** Task goal **
The data below should be restated word for word, with every picture omitted.

** Opening Supplied material block **

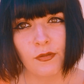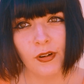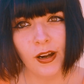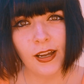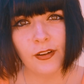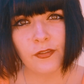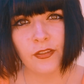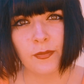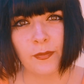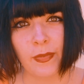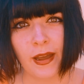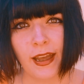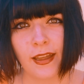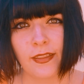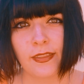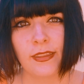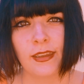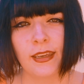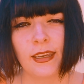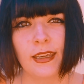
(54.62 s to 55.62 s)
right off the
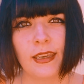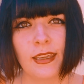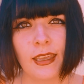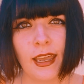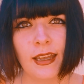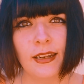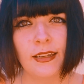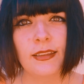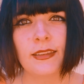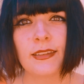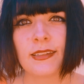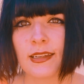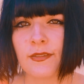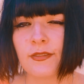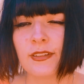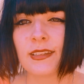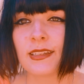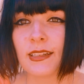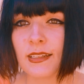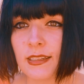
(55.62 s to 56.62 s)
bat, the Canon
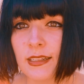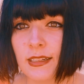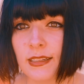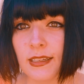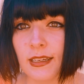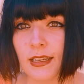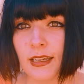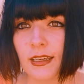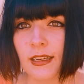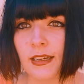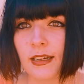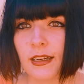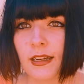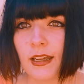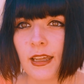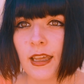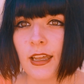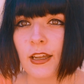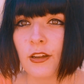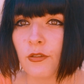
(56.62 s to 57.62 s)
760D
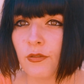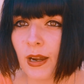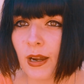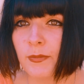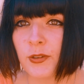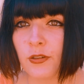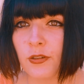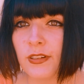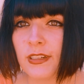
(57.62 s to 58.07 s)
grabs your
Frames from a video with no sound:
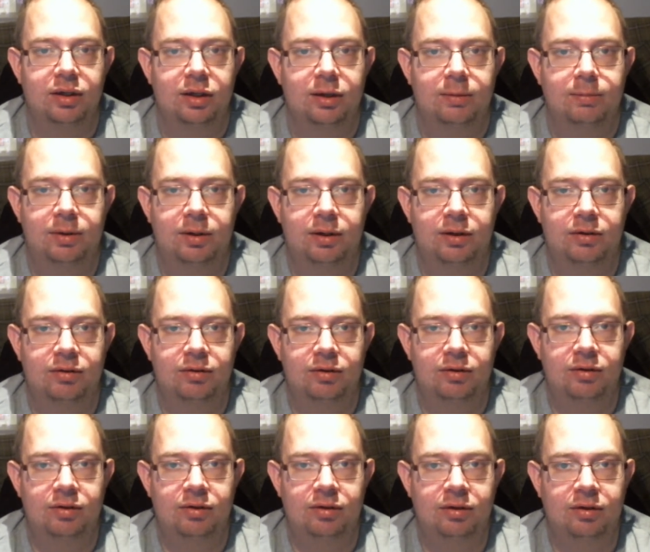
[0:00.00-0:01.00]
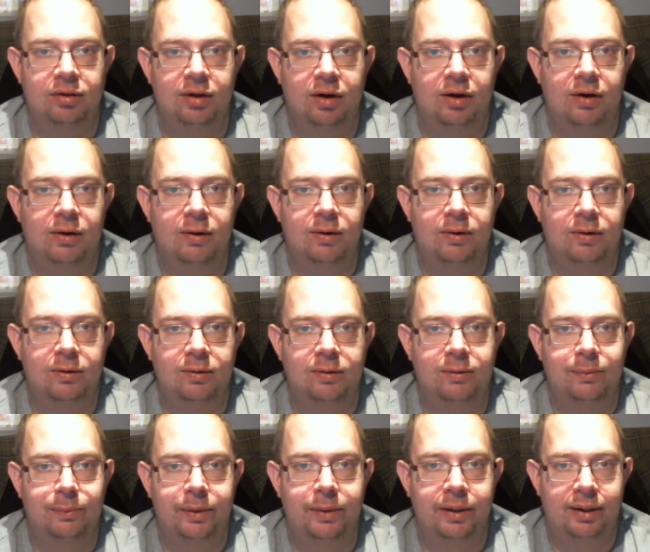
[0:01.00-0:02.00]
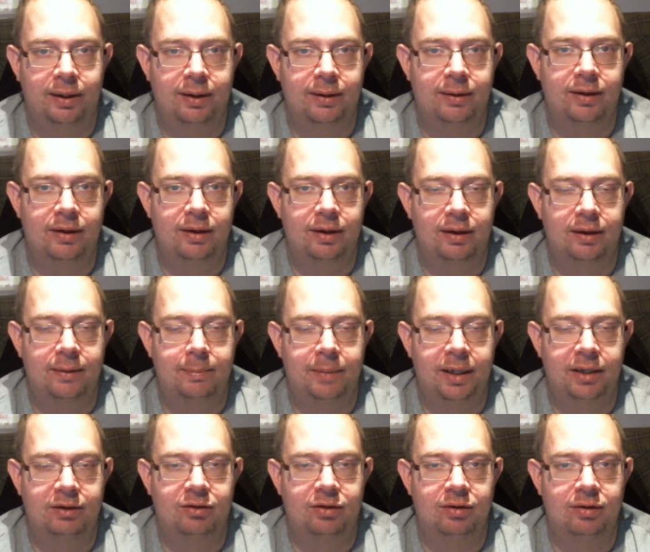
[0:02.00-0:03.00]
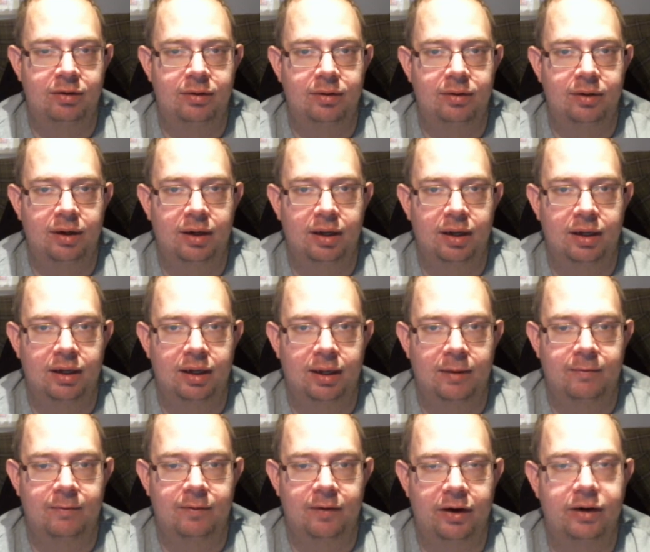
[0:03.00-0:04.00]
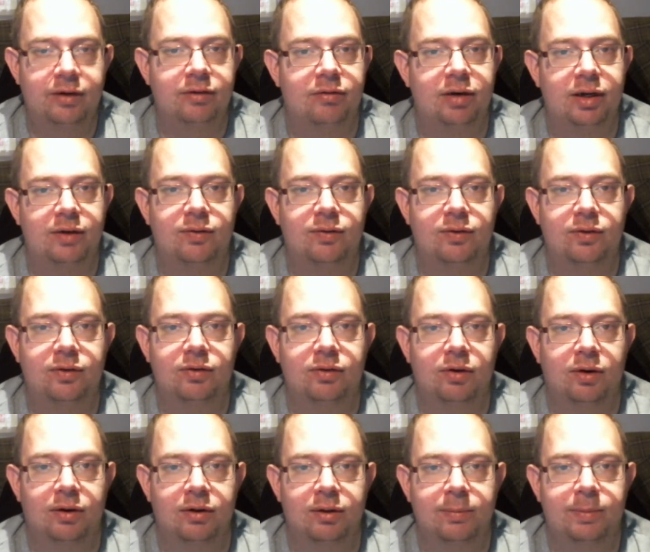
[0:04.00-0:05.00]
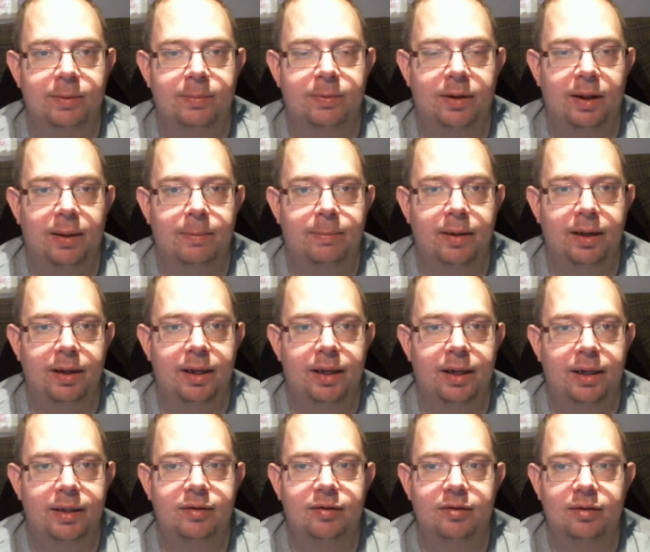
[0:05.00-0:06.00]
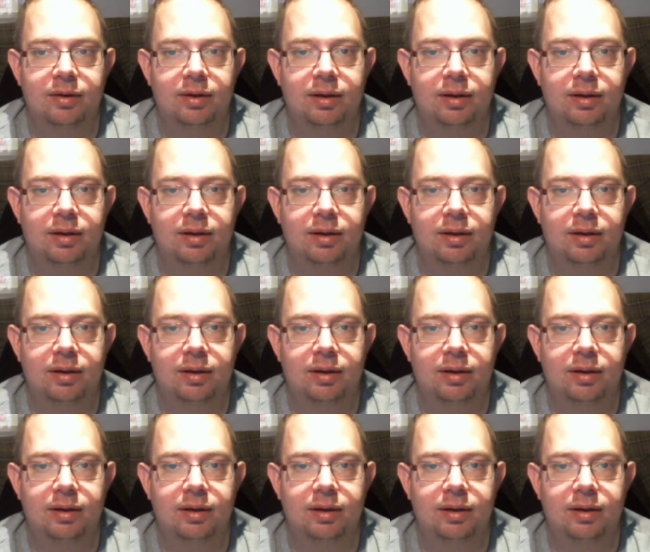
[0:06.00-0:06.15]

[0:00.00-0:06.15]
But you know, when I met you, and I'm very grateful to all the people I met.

** Closing Supplied material block **

** Task result **
(54.62 s to 55.62 s)
right off the
(55.62 s to 56.62 s)
bat, the Canon
(56.62 s to 57.62 s)
760D
(57.62 s to 58.07 s)
grabs your
Frames from a video with no sound:
[0:00.00-0:01.00]
[0:01.00-0:02.00]
[0:02.00-0:03.00]
[0:03.00-0:04.00]
[0:04.00-0:05.00]
[0:05.00-0:06.00]
[0:06.00-0:06.15]

[0:00.00-0:06.15]
But you know, when I met you, and I'm very grateful to all the people I met.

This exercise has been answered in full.